Records from a dataset:
------------------------------------------------------------

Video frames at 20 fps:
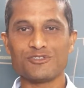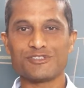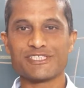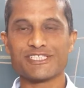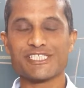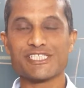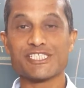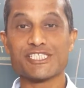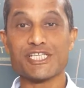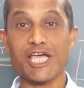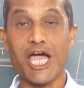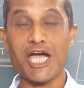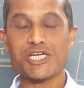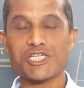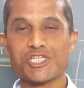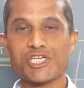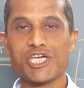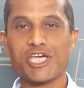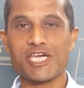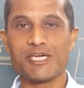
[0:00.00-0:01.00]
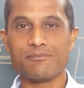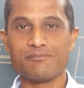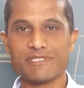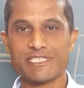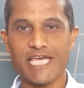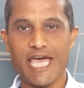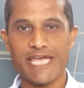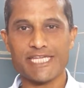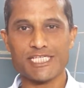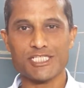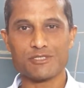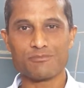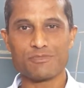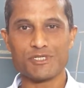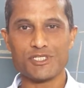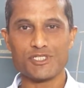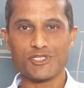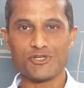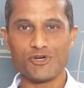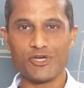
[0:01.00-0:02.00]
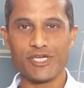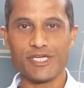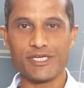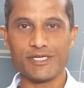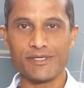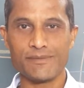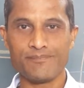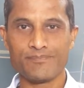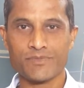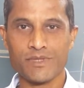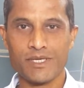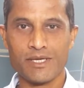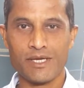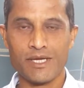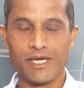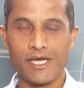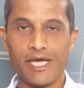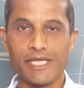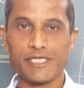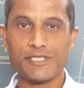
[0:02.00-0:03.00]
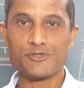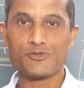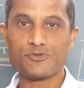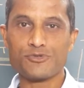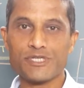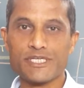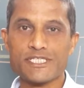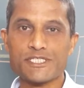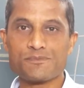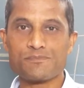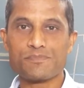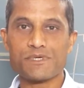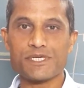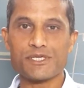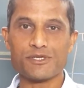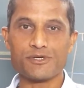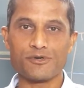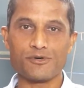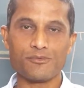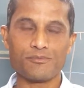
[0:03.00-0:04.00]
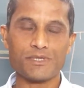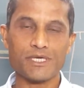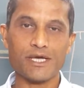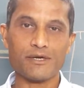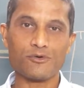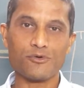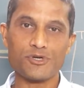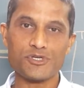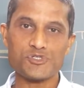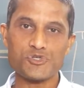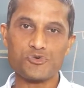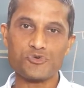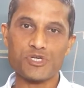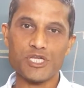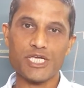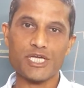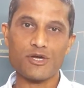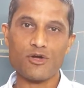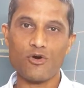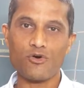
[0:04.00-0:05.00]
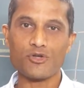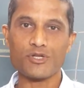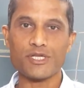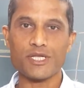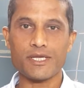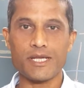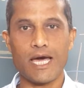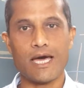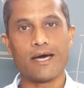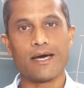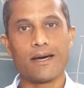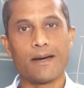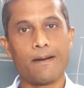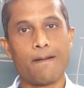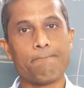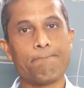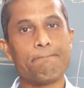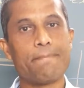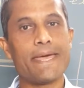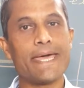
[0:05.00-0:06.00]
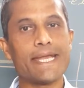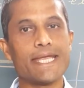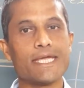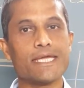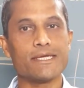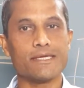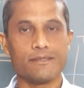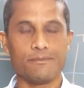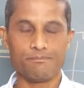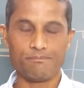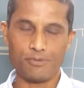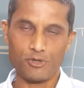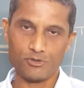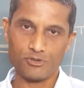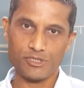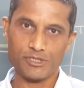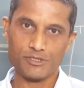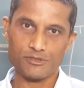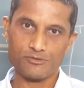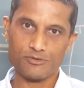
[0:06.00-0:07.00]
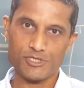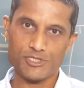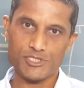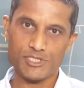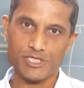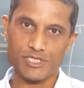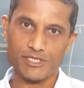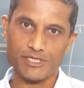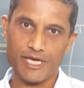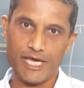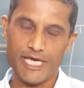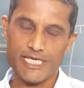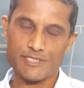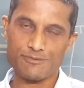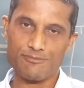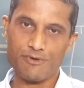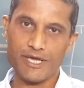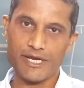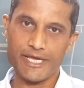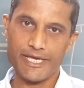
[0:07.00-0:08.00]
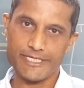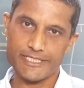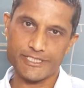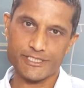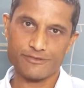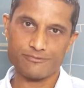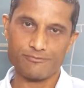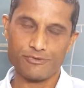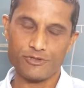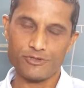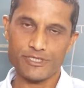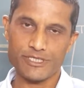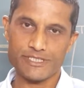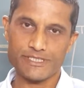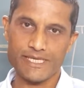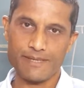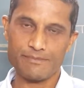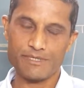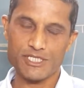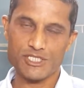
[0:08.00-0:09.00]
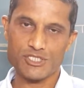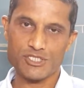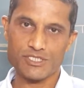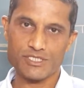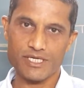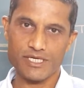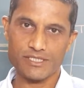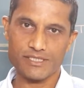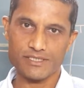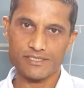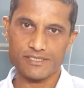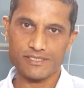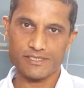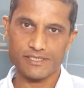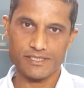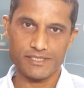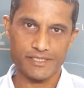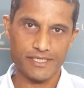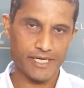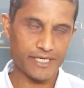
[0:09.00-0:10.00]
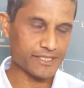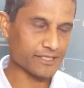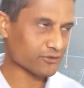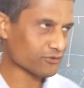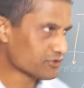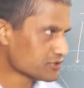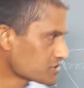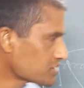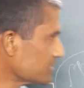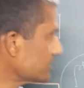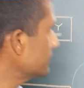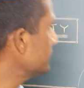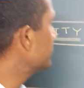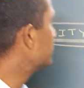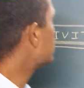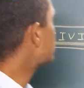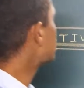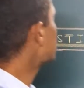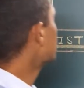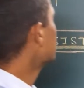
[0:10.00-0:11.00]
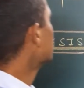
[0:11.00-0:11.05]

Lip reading: this is Akshay with another video here. And in today's video, we are going to take on a very important question as far as board examinations are concerned. And the question is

------------------------------------------------------------

What you are asked to do |
Write the records out exactly once more, leaving off the pictures.

Task result |
Video frames at 20 fps:
[0:00.00-0:01.00]
[0:01.00-0:02.00]
[0:02.00-0:03.00]
[0:03.00-0:04.00]
[0:04.00-0:05.00]
[0:05.00-0:06.00]
[0:06.00-0:07.00]
[0:07.00-0:08.00]
[0:08.00-0:09.00]
[0:09.00-0:10.00]
[0:10.00-0:11.00]
[0:11.00-0:11.05]

Lip reading: this is Akshay with another video here. And in today's video, we are going to take on a very important question as far as board examinations are concerned. And the question is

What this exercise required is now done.